▶ Required work: If an entry holds a picture, leave the picture out and copy the rest exactly.
[Start of Attachment]
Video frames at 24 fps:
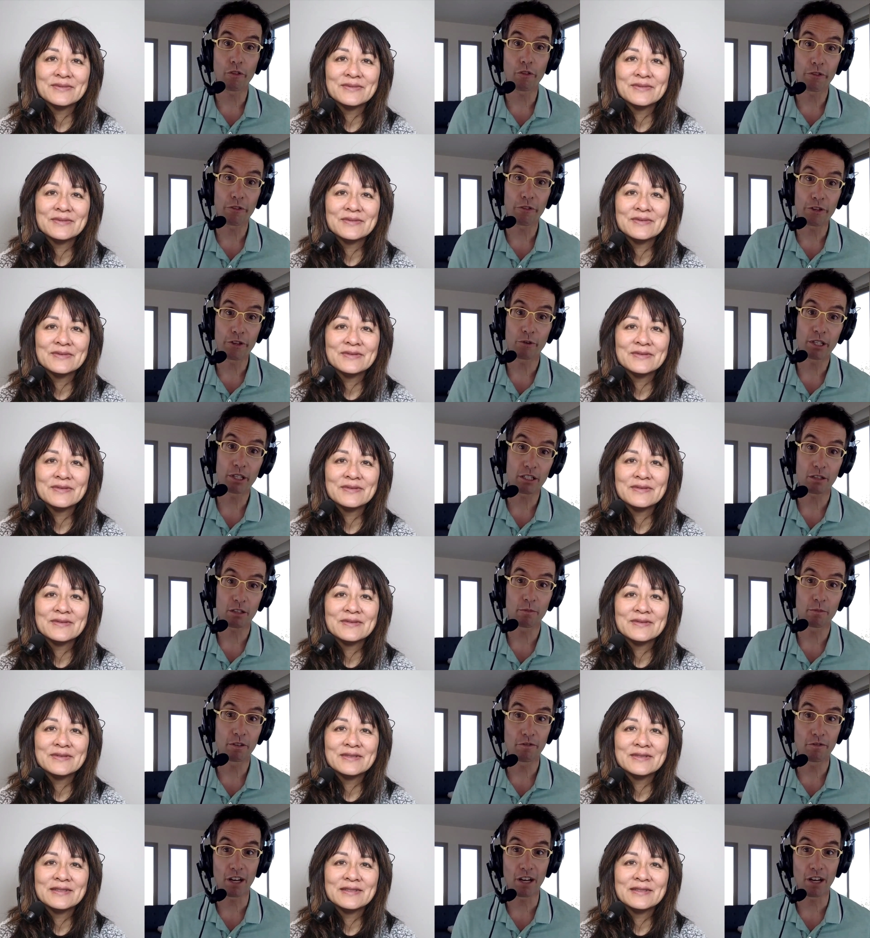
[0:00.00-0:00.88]
Speaker 1: worth doing
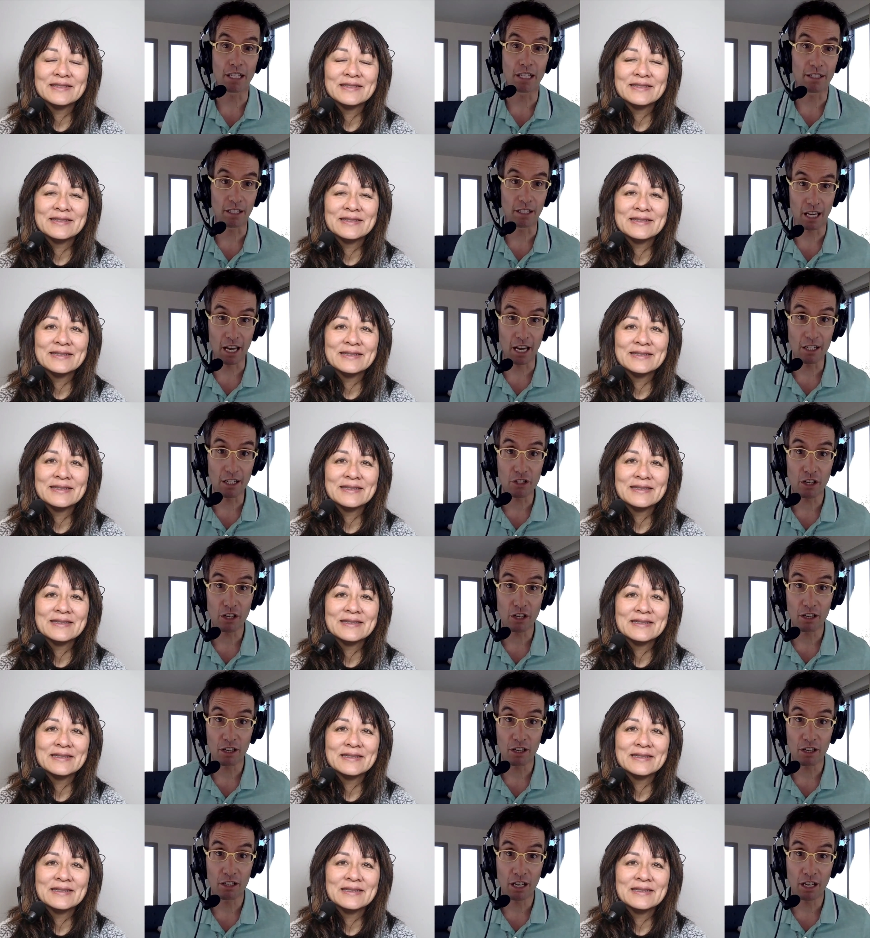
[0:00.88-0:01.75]
some investigation
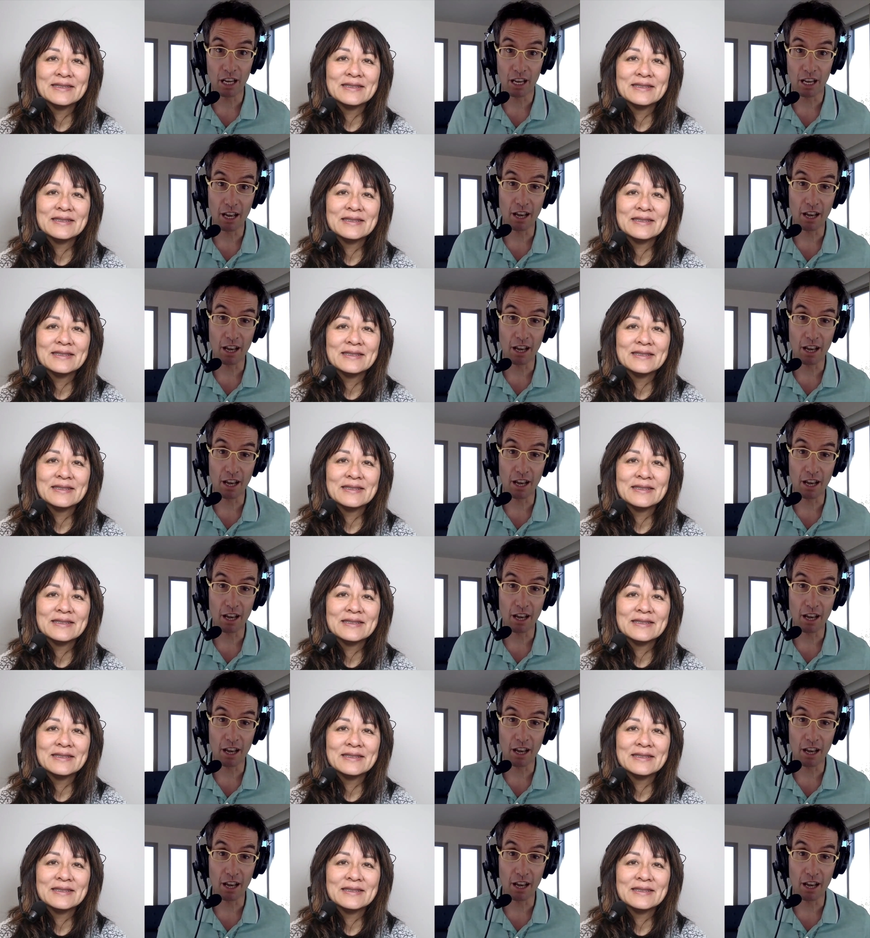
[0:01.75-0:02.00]
and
[End of Attachment]
▶ Answer section:
Video frames at 24 fps:
[0:00.00-0:00.88]
Speaker 1: worth doing
[0:00.88-0:01.75]
some investigation
[0:01.75-0:02.00]
and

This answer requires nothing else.